In older children, when proper precautions are taken in regard to the position of the head in swallowing and the avoidance of inspiration at the same time, these dangers may be reduced to a minimum, or they may be overcome by the passage of an oesophageal tube, though this irritates the throat and may spread the diphtheritic membrane along the oesophagus. Intelligent children can learn to swallow well with a little practice and care while wearing the intubation tube. Some even swallow easier than before its insertion by reason of the relief of dyspnoea, which always makes deglutition difficult.

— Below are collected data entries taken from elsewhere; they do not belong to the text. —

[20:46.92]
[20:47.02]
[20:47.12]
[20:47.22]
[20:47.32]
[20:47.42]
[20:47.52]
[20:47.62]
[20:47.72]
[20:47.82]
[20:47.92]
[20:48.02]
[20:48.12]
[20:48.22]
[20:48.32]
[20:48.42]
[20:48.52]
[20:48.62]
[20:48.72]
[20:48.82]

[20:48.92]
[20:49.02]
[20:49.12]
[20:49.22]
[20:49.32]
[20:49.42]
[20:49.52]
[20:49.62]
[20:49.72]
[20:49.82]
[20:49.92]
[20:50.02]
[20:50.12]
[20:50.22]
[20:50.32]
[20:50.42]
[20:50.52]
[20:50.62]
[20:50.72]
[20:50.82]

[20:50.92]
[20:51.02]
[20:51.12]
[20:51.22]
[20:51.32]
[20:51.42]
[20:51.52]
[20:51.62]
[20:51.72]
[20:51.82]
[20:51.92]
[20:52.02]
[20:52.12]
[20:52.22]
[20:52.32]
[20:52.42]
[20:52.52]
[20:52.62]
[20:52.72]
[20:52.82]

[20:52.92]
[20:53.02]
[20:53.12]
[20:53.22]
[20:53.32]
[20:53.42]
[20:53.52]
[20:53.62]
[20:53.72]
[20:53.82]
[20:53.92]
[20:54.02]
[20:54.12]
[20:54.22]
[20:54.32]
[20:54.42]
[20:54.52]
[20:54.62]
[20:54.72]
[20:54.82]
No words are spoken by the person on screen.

In other cases the tube may be temporarily removed, if the dyspnoea is not extreme, while the child takes nourishment; but this requires skilled attendance, and, as the patient must be very frequently fed, it possesses great disadvantages. As a rule, the longer the tube remains in position, the better the patient acquires facility in swallowing. In some cases it may be well to resort to rectal alimentation for a day or two to obviate the necessity of swallowing while the tube is worn.

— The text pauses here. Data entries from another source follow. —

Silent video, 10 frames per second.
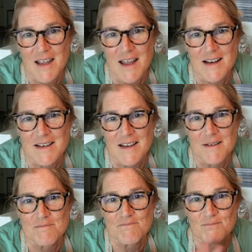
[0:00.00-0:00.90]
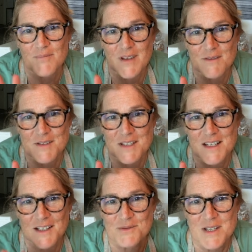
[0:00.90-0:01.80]
and we'll see you
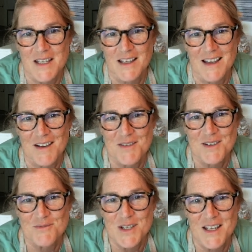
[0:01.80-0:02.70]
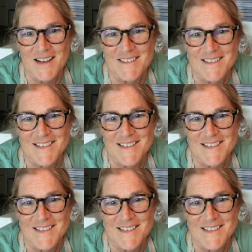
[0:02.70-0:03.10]
next week. Have a good weekend.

The late Dr. O'Dwyer said: "Solids and semisolids, when there is an appetite for such food, and when the patients can be induced to take it, are swallowed much better than fluids, and do not enter the tube, as far as I am aware "; and he added that a bolus of food tends to press the epiglottis down over the tube, while fluid tends to raise it, or slip in under it, although he modified the head of the tube by giving it a concave surface to fit the epiglottis.

It should not be forgotten with very young children that a failure to take food may be due to loathing or nausea, and not to physical inability to swallow with the tube in situ. O'Dwyer wrote: "I always instruct children who are old enough to understand, to drink as rapidly as they can, and then cough to expel any fluid which may have entered the tube, instead of coughing after each deglutition, as they usually do." He discountenanced the theory that food may enter the tube and excite pneumonia by reaching the deeper portions of the lungs, and said: "I do not believe - and there is no evidence so far to prove - that any of the fluid entering the tube ever reaches the bronchi, for it is promptly expelled by coughing." He cited cases in support of this statement, one being that of a woman who wore the laryngeal tube for over ten months continuously, and enjoyed good health. He said that vomited food enters the tube even less often than swallowed food.